In my experience shifting my body composition, I’ve found that, aside from carbs, fats are the easiest macronutrient to overeat. It’s also the most energy dense at nine calories per gram. That being said, calories from concentrated fats such as nut butter and oils (even healthy oils like extra virgin olive oil) can add up quickly.

Additionally, processed “healthy” snack foods (e.g., keto snacks, bars, gluten-free chips) are super easy (and delicious) to eat, which can easily lead to a calorie surplus, making it harder to lose weight. This is where energy balance comes into play.

3. To lose weight, you must be in a slight calorie deficit.

I used to think that total calories didn’t matter as long as the food that made up those calories was high quality. And it is true that it’s more difficult to overeat when you’re eating mainly whole foods and prioritizing protein and fiber at every meal.

But we can’t deny that you must be in a calorie deficit to lose weight. That’s just science, folks, which is where the energy balance conversation comes in (calories in = calories out).

Essentially this means that we will maintain our weight if we eat as many calories as we expend in a day, and we will lose weight if we consume fewer calories than we expend.

This might sound familiar based on the government’s dietary guidelines, but here’s what they fail to mention: the quality of your calories matters. Metabolic health, hormonal health, and satiety are all super important for regulating hunger and weight loss, and these are controlled by the quality of our diet.

The bottom line is when our diet mostly comes from nutrient-dense, whole foods, it’s a lot easier to maintain a healthy body composition or lose weight.

4. Calculate your basal metabolic rate to understand the total number of calories your body needs to function at rest.

You can use an online calculator like this one. Then find ways to create a deficit. Remember, it’s about creating a slight deficit, not starving yourself or going to extremes. Prioritizing protein and dialing back on your calories while increasing your energy output through aerobic and resistance training are easy lifts to get you there.

5. Temporarily weigh or measure your foods.

Studies show that people tend to underestimate their calorie intake by a whopping 40 percent!
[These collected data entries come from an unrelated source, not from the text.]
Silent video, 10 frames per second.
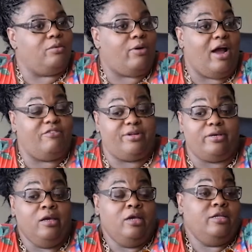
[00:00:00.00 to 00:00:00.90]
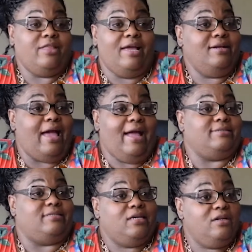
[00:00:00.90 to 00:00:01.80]
of poverty. They didn't
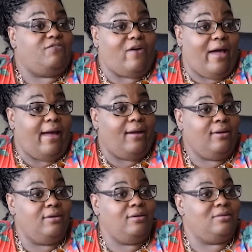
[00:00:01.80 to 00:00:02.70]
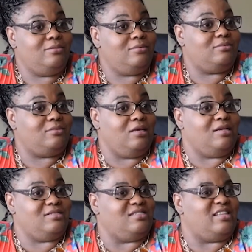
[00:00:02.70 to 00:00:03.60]
identify things as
A food scale or an app like MyFitnessPal or Cronometer can be super-helpful tools for understanding portion sizes and how your daily calories stack up.

All of the experts I’ve interviewed in my weight-loss series have recommended tracking for at least a week to get a baseline of your calorie and protein intake. It’s only temporary and might feel a little annoying at first, but personally, it was super helpful for me to get a sense of how much I was undereating protein and overeating calories from fat.

6. While calories play a significant role in weight loss, it’s essential to acknowledge that other factors like sleep, stress, and hormones may also come into play.

In my interviews with JJ Virgin and Cynthia Thurlow, we discussed some of these factors and how certain conditions, such as insomnia, chronic stress, thyroid conditions, autoimmunity, and inflammation, can make it harder to lose weight.

Although these can be frustrating roadblocks to weight loss, in the case of my friends and family, I’ve found that they have yet to look at their total daily calorie intake before going down this road. It doesn’t hurt to start paying attention to calories while working with your doctor to address any underlying issues.

Final Thoughts

I think it’s time we shift the conversation around calories. Yes, they absolutely matter, but not to the degree that warrants obsession or that fuels unhealthy dietary habits. Even if you eat “clean,” it’s never been easier to overeat “healthy,” hyper-palatable packaged snack foods that contain a high concentration of calories.

Track your calorie intake for a week or two and see how it shifts your perspective on the quantity of food you’re eating. You have the right to pursue your ideal body composition, and by following these core concepts, you can achieve it.